The aim is to raise awareness, train and intervene in the creation of networks (internal and external) and in the action of these networks for people with advanced illnesses and at the end of their lives; managing to evaluate their impact and results in terms of patient and family satisfaction, professional satisfaction, impact on health (improvement of quality of life, reduction of carer overload, reduction of depression and anxiety and increase in the average number of carers). Of this way avoiding duplication and inefficiencies in the use of available resources in the specific geographical area in which they are developed, and generating new community structures (such as community connectors, the community promoter, the dynamic commission and the socio-health commission) [34]. Several of the Compassionate Cities that are currently underway describe the barriers and facilitators to their development in the Compassionate Communities at the End-of-Life monograph [30, 32, 35]. These barriers and facilitators are collected in the Table 3.

Table 3 Barriers and Facilitators for Compassionate Communities (CC)

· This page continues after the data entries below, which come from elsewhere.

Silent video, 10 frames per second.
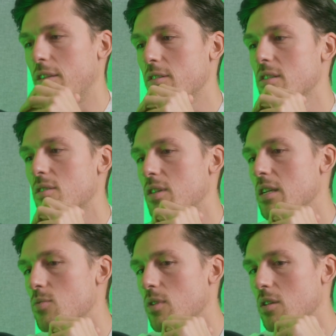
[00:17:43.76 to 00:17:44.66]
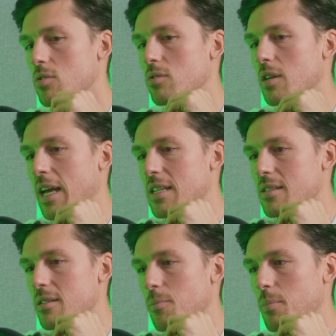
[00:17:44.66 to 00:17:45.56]
And there is things we can do
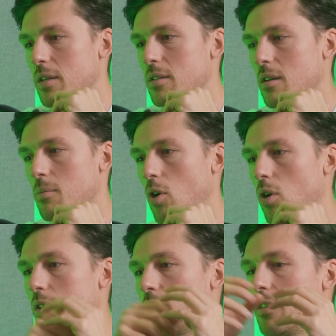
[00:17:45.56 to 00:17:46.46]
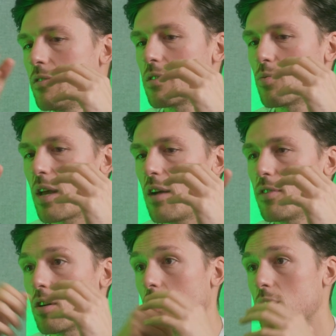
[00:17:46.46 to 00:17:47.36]
against it, but all the levers we have,
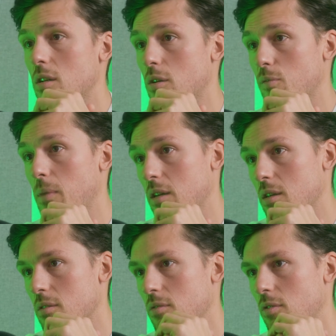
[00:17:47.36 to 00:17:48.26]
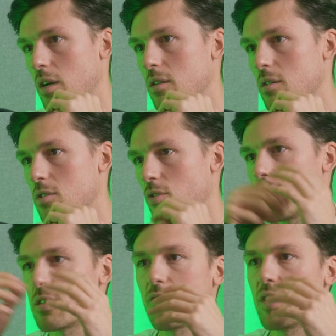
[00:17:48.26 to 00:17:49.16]
they cost a lot of money, right? So
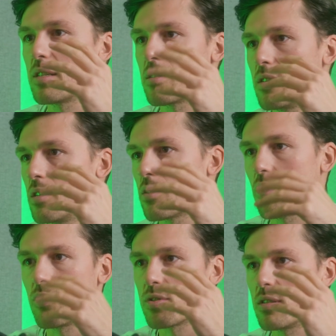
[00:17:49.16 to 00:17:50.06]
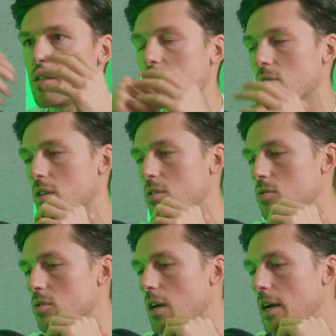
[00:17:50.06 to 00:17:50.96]
there's things the DSOs and TSO can
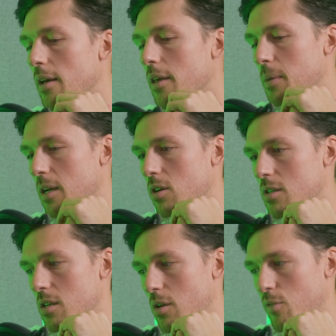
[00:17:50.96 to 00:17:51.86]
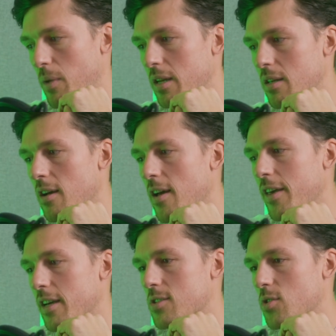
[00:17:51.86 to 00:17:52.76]
do, but it costs a lot of money.
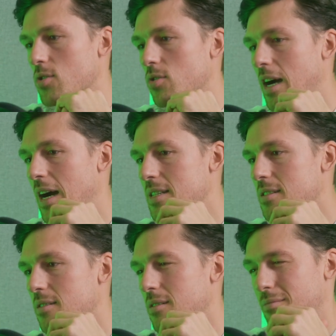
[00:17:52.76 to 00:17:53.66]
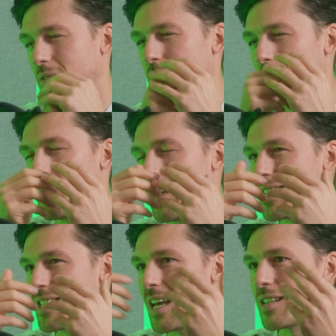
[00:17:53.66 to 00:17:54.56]
And so you could ask if it
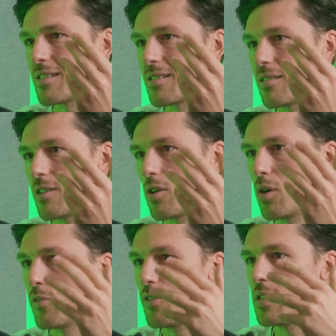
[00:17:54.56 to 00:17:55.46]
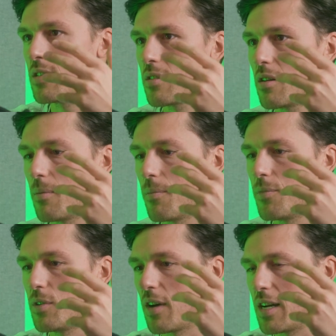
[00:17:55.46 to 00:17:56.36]
makes sense that all of these
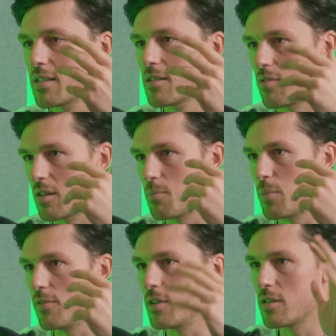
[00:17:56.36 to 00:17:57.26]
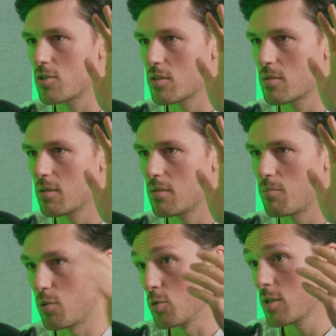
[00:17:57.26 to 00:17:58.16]
devices, right, the PV is just
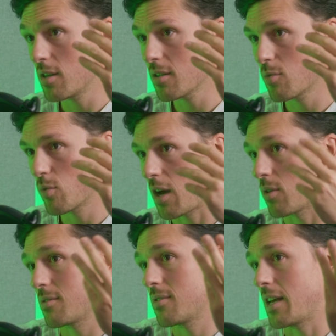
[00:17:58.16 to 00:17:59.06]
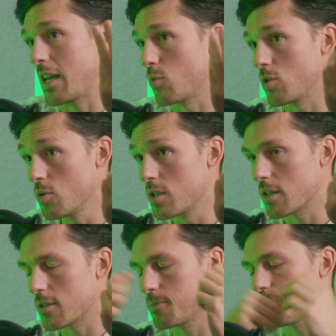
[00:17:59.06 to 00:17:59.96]
producing without anyone using it.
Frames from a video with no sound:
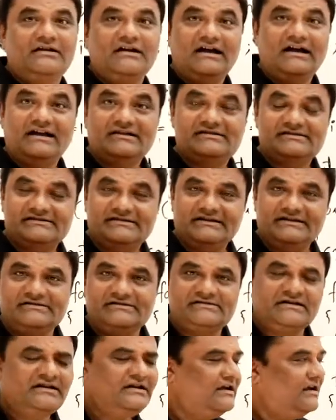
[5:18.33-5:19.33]
as it
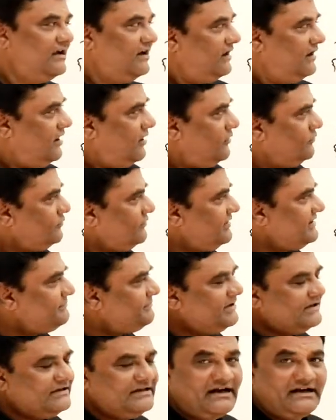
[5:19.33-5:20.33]
is. How to
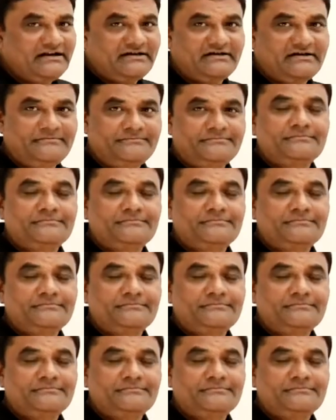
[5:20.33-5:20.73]
display that?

Public Health Palliative Care International (PHPCI) [8] recommend that for a public engagement and involvement a Compassionate City should develop and support 13 key social changes and activities. PHPCI [43] recommends that, to achieve public engagement and involvement, a Compassionate City should develop and support 13 key social changes and activities. Both schools and workplaces should have guidelines, reviewed annually, on bereavement, death, bereavement and care. Churches and houses of worship should have at least one group dedicated to end-of-life care support. Hospices and nursing homes should have community development programmes that involve citizens in end-of-life care activities and programs. They should also involve museums and art galleries, hold memorial parades, promote compassionate communities programmes to engage local neighbourhoods or streets in direct care activities for their local residents living with health, aging, caregiving and bereavement crises. Create incentives to celebrate and highlight the most creative and compassionate organisations, events and individuals. Also publicly showcase through media, social media, public events by policy makers, compassionate initiatives undertaken or underway that help raise awareness about ageing, death, loss or caregiving. Establish social and political alliances that take into account the diversity of populations within the same city, neighbourhood or street. Finally, to encourage and invite evidence that institutions and organisations are working together to promote and support the development of a common understanding of ageing, death, bereavement and caregiving.